3824 self._check_indexing_error(key)
KeyError: 'total_serious_injuries'
Conditional calculations¶
Use numpy.where() or boolean indexing for conditional calculations:
import numpy as np
# Create severity categories
accident_list["severity"] = np.where(
accident_list["total_fatalities"] > 0, "Fatal",
np.where(accident_list["total_serious_injuries"] > 0, "Serious", "Minor")
)
print("Severity categories:")
accident_list["severity"].value_counts()
Working with dates¶
Convert date strings to datetime objects for date calculations:
# Convert date column to datetime
accident_list["date"] = pd.to_datetime(accident_list["date"])

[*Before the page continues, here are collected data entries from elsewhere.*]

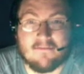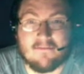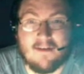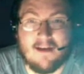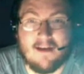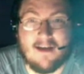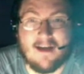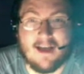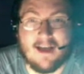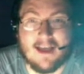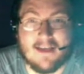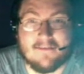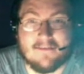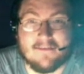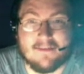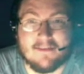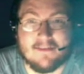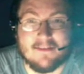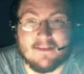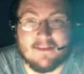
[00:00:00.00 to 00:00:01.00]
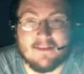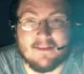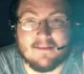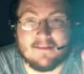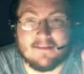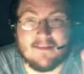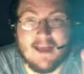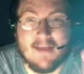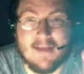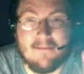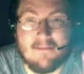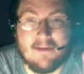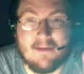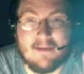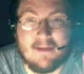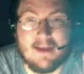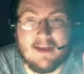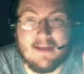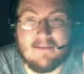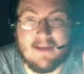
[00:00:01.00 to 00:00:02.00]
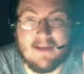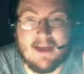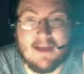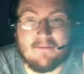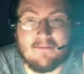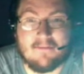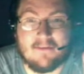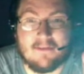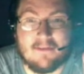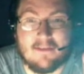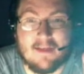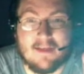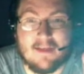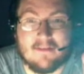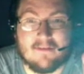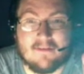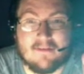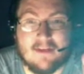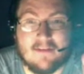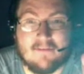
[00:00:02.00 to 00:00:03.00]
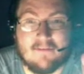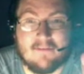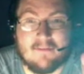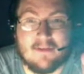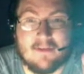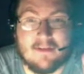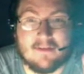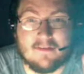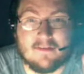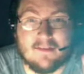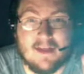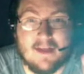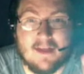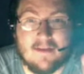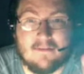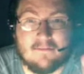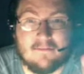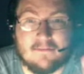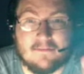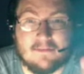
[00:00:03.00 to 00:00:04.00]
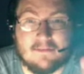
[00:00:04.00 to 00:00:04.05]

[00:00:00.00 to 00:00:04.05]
The same one that I've had for the last several months now.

# Extract year, month, day
accident_list["year"] = accident_list["date"].dt.year
accident_list["month"] = accident_list["date"].dt.month
accident_list["day_of_week"] = accident_list["date"].dt.day_name()
print("Accidents by year:")
print(accident_list["year"].value_counts().sort_index())
Using apply() for complex calculations¶
For more complex computations, use the apply() method with custom functions:
def calculate_fatality_rate(row):
"""Calculate what percentage of people involved died"""
if row["total_people"] == 0:
return 0
return (row["total_fatalities"] / row["total_people"]) * 100
accident_list["fatality_rate"] = accident_list.apply(calculate_fatality_rate, axis=1)
print("Fatality rate statistics:")
print(accident_list["fatality_rate"].describe())
Ranking and percentiles¶
Create rankings and percentile scores:
# Rank accidents by total people involved
accident_list["severity_rank"] = accident_list["total_people"].rank(ascending=False, method="dense")
# Show the most severe accidents
most_severe = accident_list.nsmallest(10, "severity_rank")
print("Top 10 most severe accidents by people involved:")
most_severe[["accident_number", "date", "location", "total_people", "total_fatalities", "severity_rank"]].head()
Computing new values from your data is essential for analysis. These techniques allow you to transform raw data into meaningful insights and create the specific metrics you need for your investigations.